Evaluate using the cube identity: (0.47^3 − 0.33^3) / (0.47^2 + 0.47×0.33 + 0.33^2). Compute the exact decimal result.

Introduction / Context:
This problem is a classic application of polynomial identities with decimals. Recognizing the form (a^3 − b^3) / (a^2 + ab + b^2) immediately simplifies computation and avoids long decimal multiplications.

Given Data / Assumptions:

• a = 0.47, b = 0.33
• Expression: (a^3 − b^3) / (a^2 + ab + b^2)

Concept / Approach:
Use the identity a^3 − b^3 = (a − b)(a^2 + ab + b^2). Dividing by (a^2 + ab + b^2) cancels that factor, leaving simply a − b. This identity works for any real numbers a, b, including decimals.

Step-by-Step Solution:
Start with (a^3 − b^3) / (a^2 + ab + b^2).Apply the factorization: a^3 − b^3 = (a − b)(a^2 + ab + b^2).Cancel the common factor (a^2 + ab + b^2): result = a − b.Compute a − b = 0.47 − 0.33 = 0.14.

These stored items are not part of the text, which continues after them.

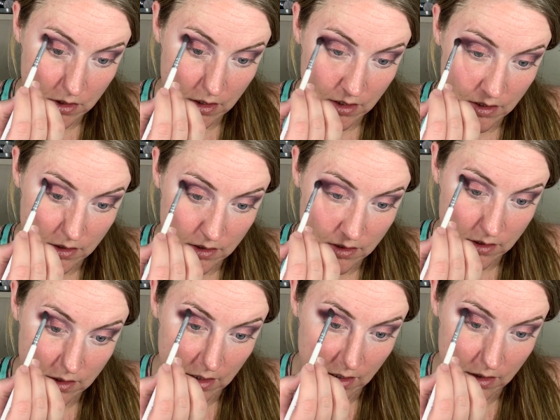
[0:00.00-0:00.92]
I'm gonna
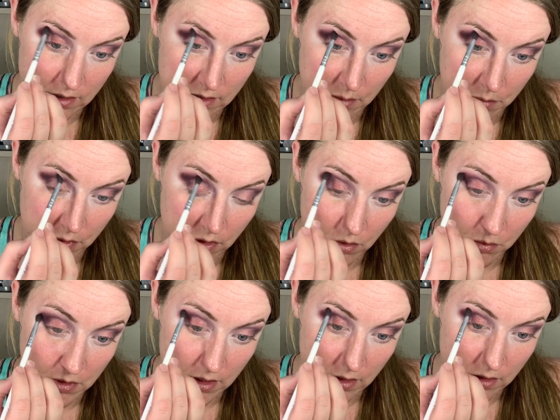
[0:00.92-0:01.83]
sneak this up a little bit,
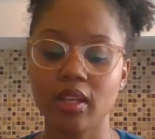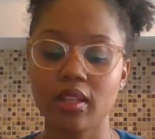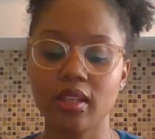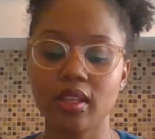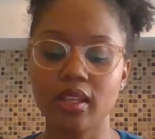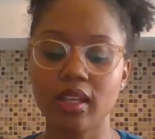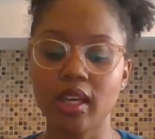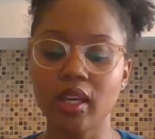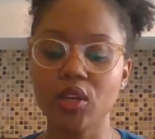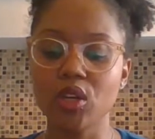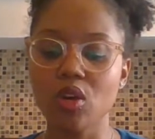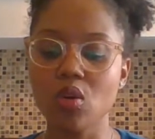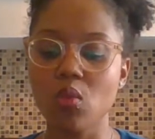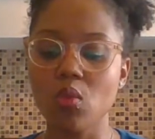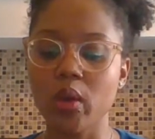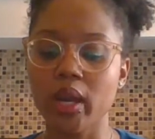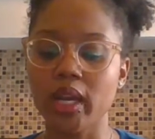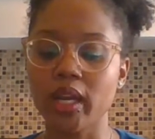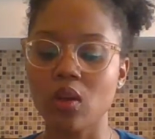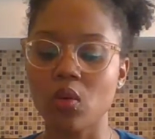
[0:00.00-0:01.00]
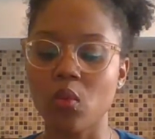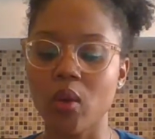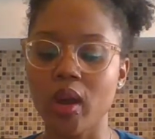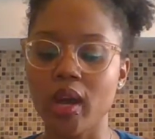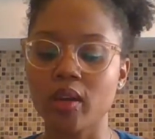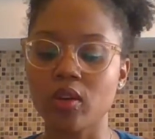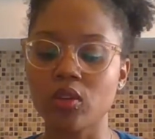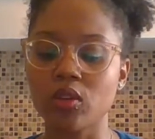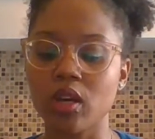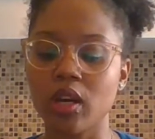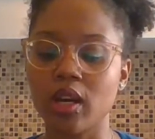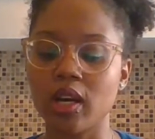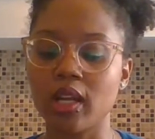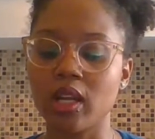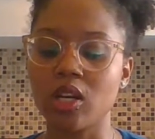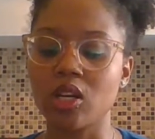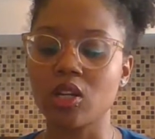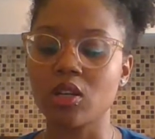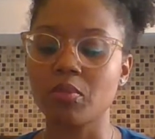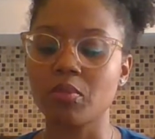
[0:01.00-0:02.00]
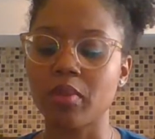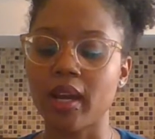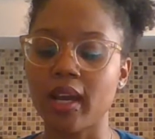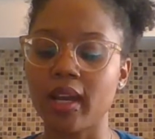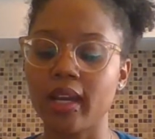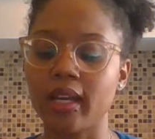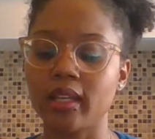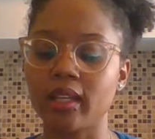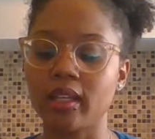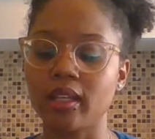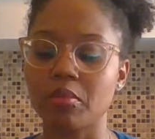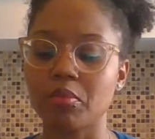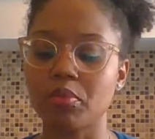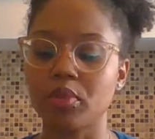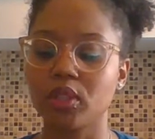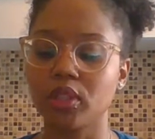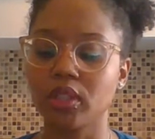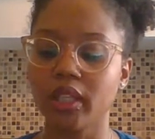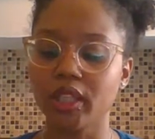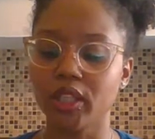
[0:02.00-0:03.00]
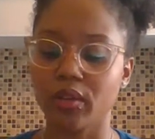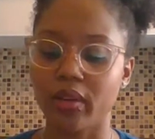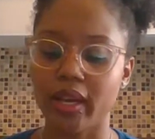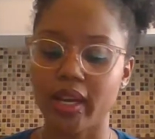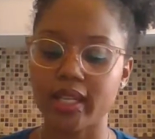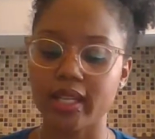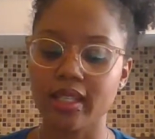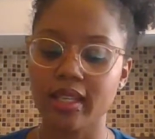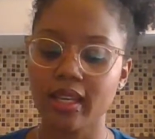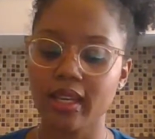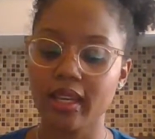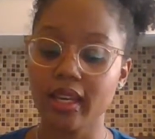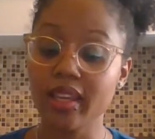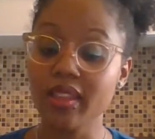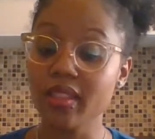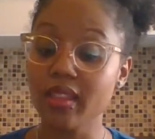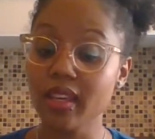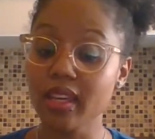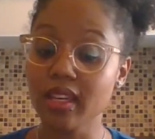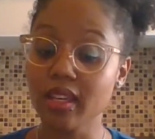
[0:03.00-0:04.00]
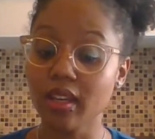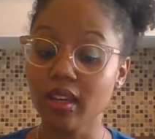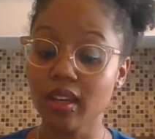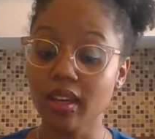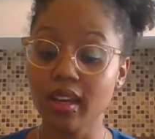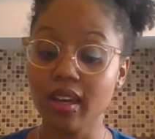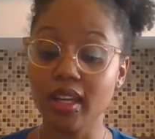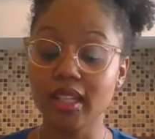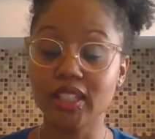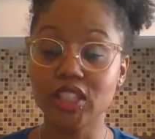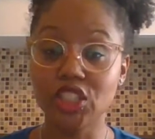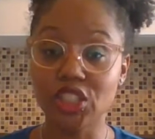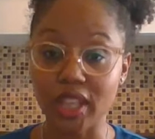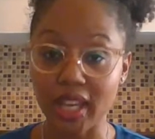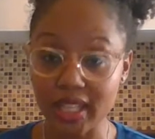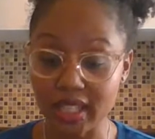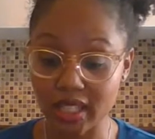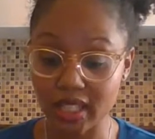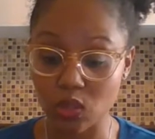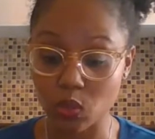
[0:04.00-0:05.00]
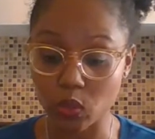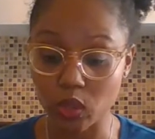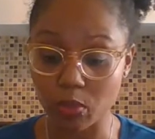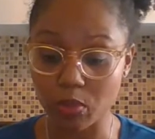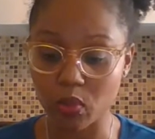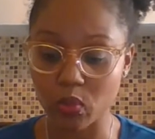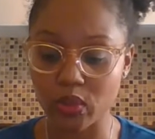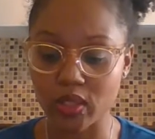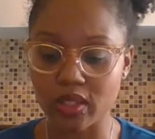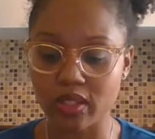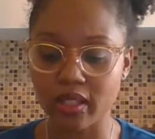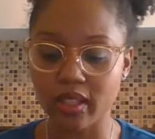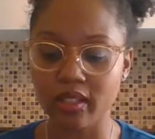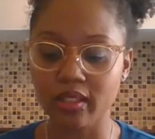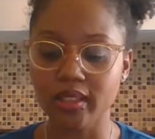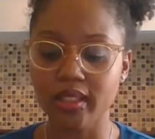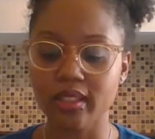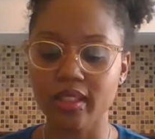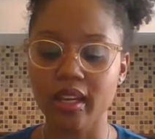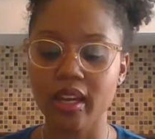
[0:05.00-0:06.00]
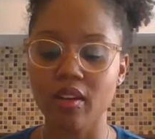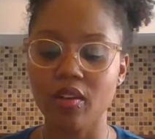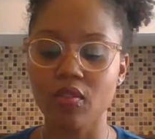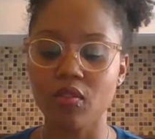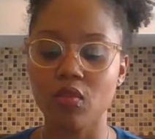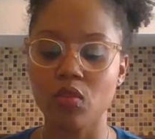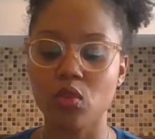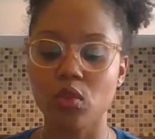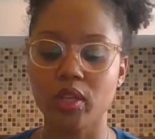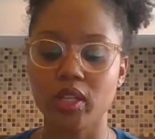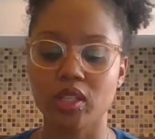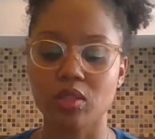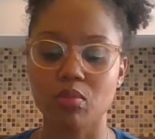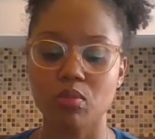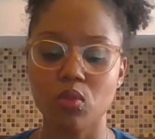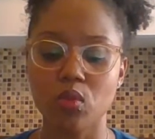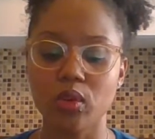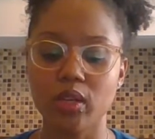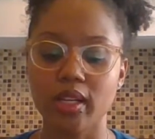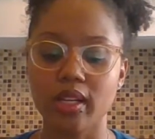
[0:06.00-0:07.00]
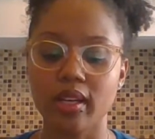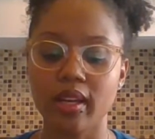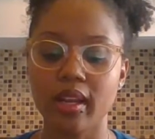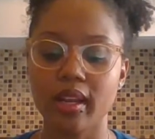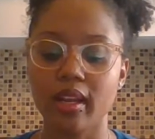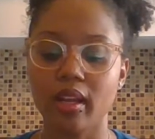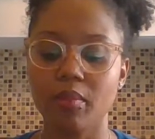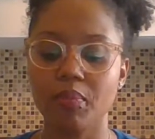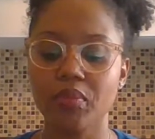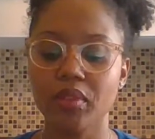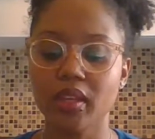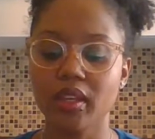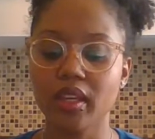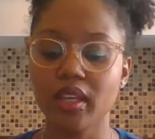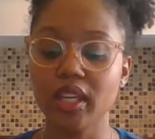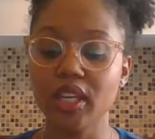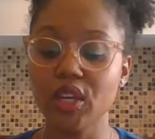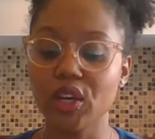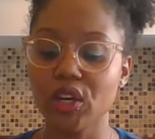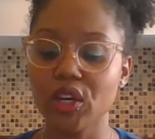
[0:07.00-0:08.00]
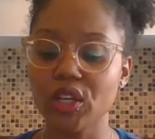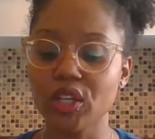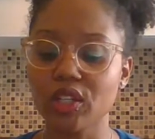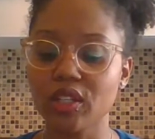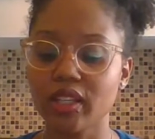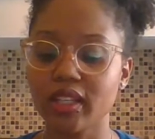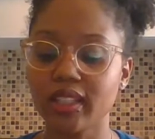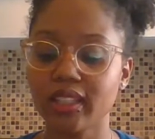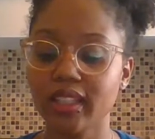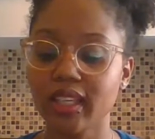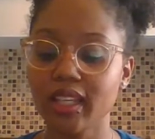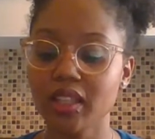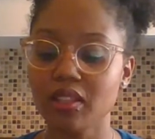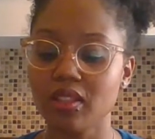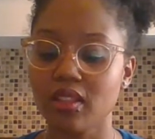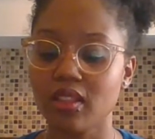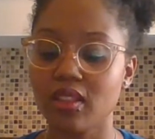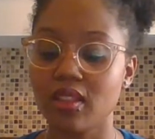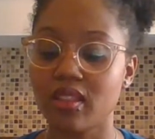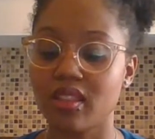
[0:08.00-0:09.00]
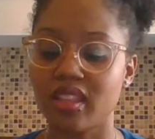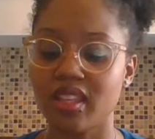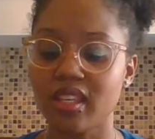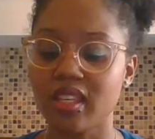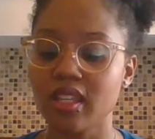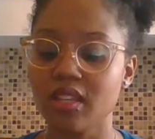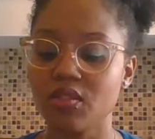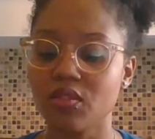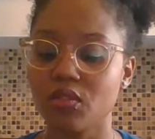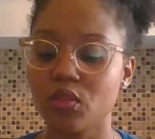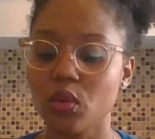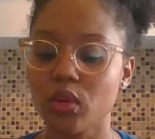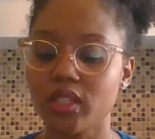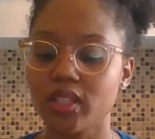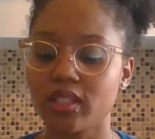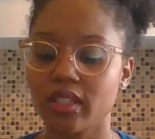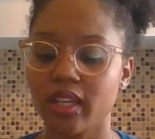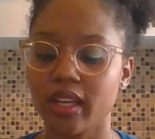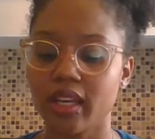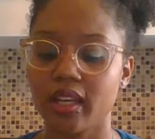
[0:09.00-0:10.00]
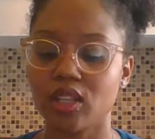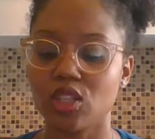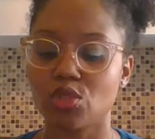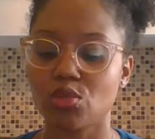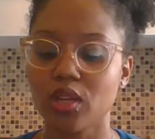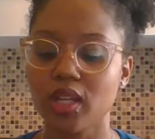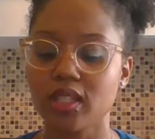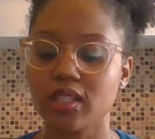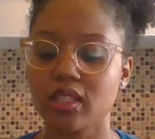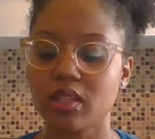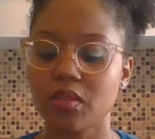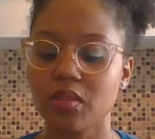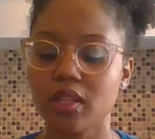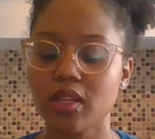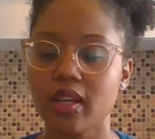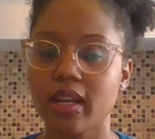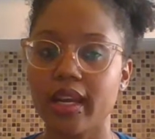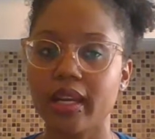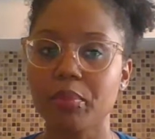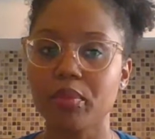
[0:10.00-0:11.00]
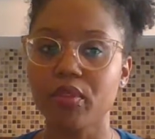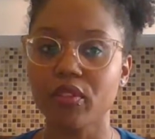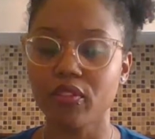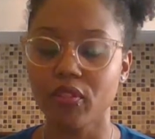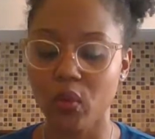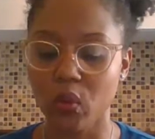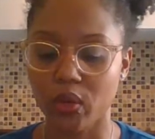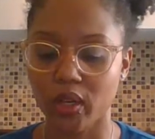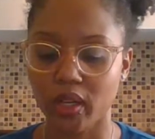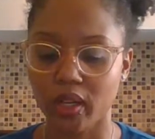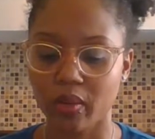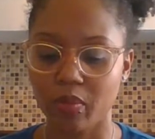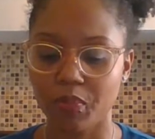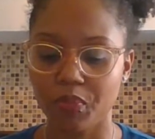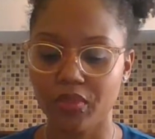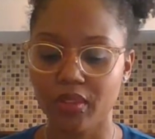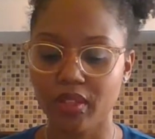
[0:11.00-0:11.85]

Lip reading: The gander waddled along behind him, pulling grass. And then, just as Wilbur was settling down for his morning nap, he heard again the thin voice that had addressed him the night before.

Verification / Alternative check:
Approximate multiplication confirms the same outcome but is longer. The identity ensures exactness with far less effort.

Why Other Options Are Wrong:

• 0.8 and 1: These do not match a − b for the given decimals.
• 15.51: Numerical distraction; it is roughly (0.39)^2/0.0099 style conflation, not the correct identity outcome.
• 0.047: Mistakes a − b with a or misreads decimal places.

Common Pitfalls:
Multiplying out cubes and squares directly and committing rounding errors; forgetting the exact identity that dramatically reduces work.

Final Answer:
0.14